さて、待ち遠しい理由であるが、発売に関するプロモーションを見ると、家族システムの歴史と民主主義の歴史も、ともに人類の歴史と同じくらい古い、つまり、両方とも原初からのものだという見解を示したという。そして、近年騒がれているリベラル・デモクラシー(自由民主主義)も同じくらい古く、権威主義体制や帝国主義体制から生まれてきたものではないと言い切る。

原初の家族形態が核家族だったとすれば、核家族はその利益を最高にするべく行動するが、それは個人主義的な価値観であり、これがリベラル・デモクラシーの萌芽であると看破する。家父長が核家族の利益を代表して公に出る。これがリベラル・デモクラシーの原型である、と。一定の説得力があるから、早く読んでみたいが、フランス語の書籍は無理なのが悔しい。

それにしても、これは、人口学者であったトッドらしい見方である。それと同時に、これまでの通説を覆すような提起である。従来からの伝統的な見方・視点、とりわけ政治学の分野からは出てこないような発想に思える。

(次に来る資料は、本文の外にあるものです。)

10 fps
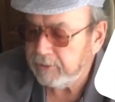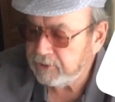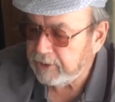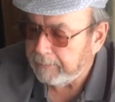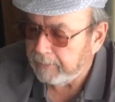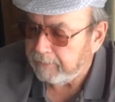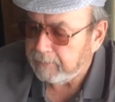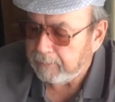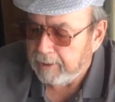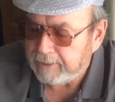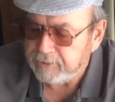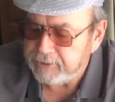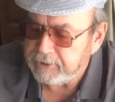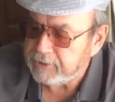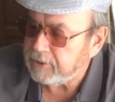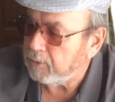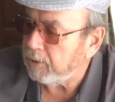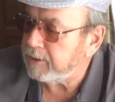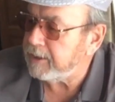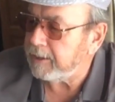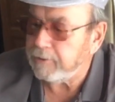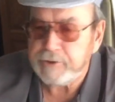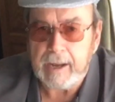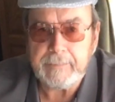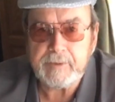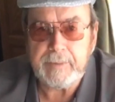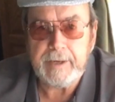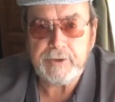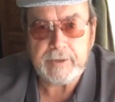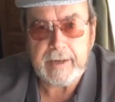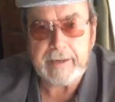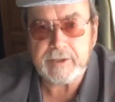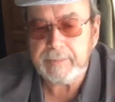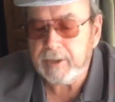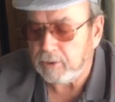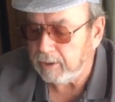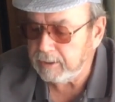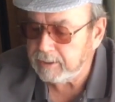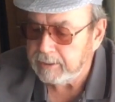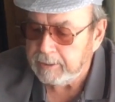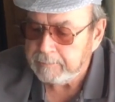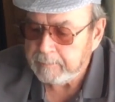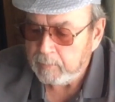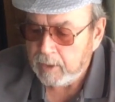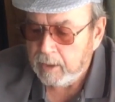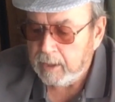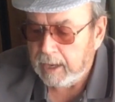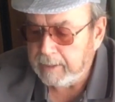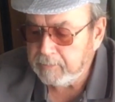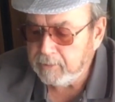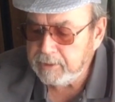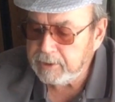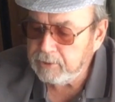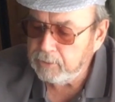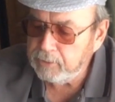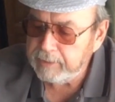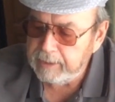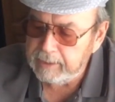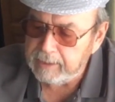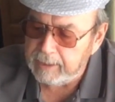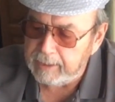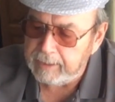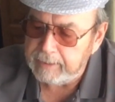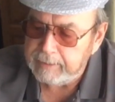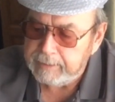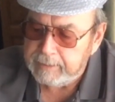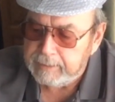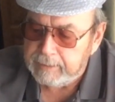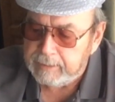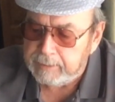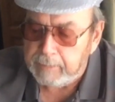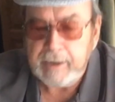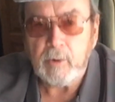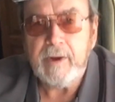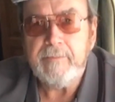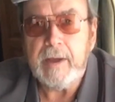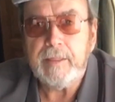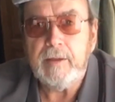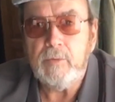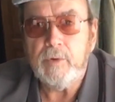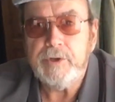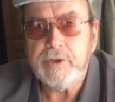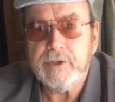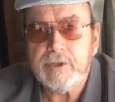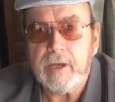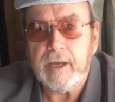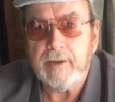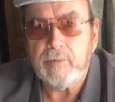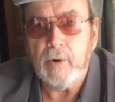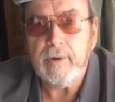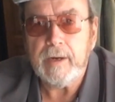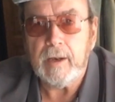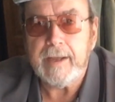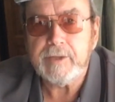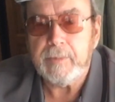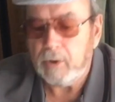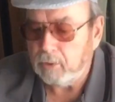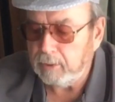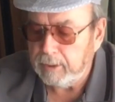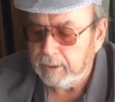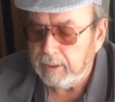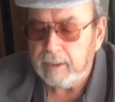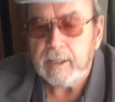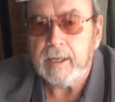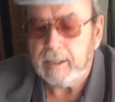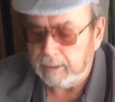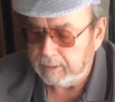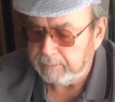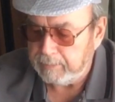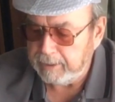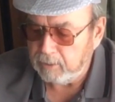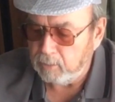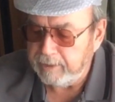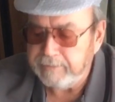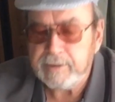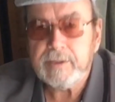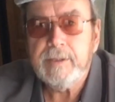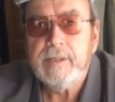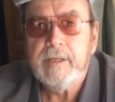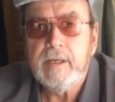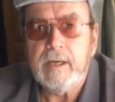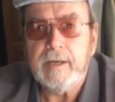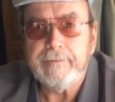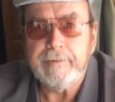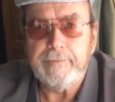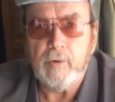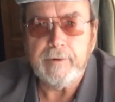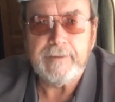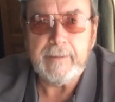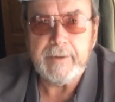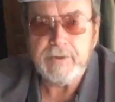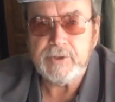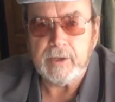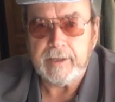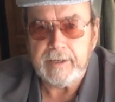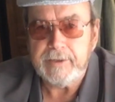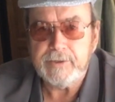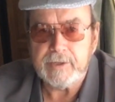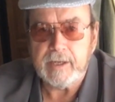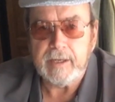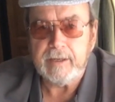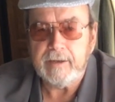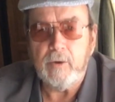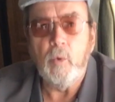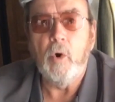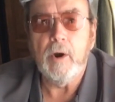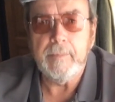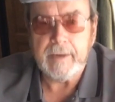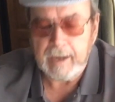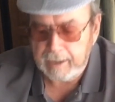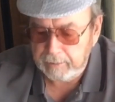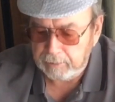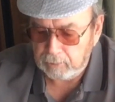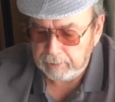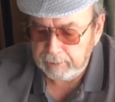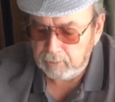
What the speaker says: step of the process is that we're going to take our chopped spinach, and it has to be cooked. I'm going to do the microwave method, which is throw it in a glass bowl, microwave it for 4 to 5 minutes till it is warm and hot thoroughly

ドラッカー社会学から経営学を生み、人口学者が政治学に取り組む。こうした学際知の成果、学問分野横断的な成果は21世紀らしい現象と思う。つまり、多様な価値観の存在を認めるということは、専門学問分野に門外漢を受け入れる精神的土壌があって初めて成り立つことだからだ。「素人」の新規参入は学問分野に新しい風を吹き込むことだと確認している。

一方で、従来からの伝統的な専門家が、それまでに築かれてきた知識の堆積に基づいて検証していくような体制が望ましいとも思う。新規参入を歓迎していく一方で、僕はやはり専門家の存在を軽視したくはない。ジェネラリストへの需要が高まる現状にあっても、スペシャリストの存在は欠くベかざるものだと思う。そして、ジェネラリストの存在は複数のスペシャリストによって集合的に形成されることが理想だと思っている。まったくの「素人」ではなく、自分の分野で専門家として学問的手法を知る人物が自分の分野外で活躍し、意見交換をし、発展させていくものこそが、本当の意味での学際知である。

この意味からも、トッドが夏に出版する本を心待ちにしている。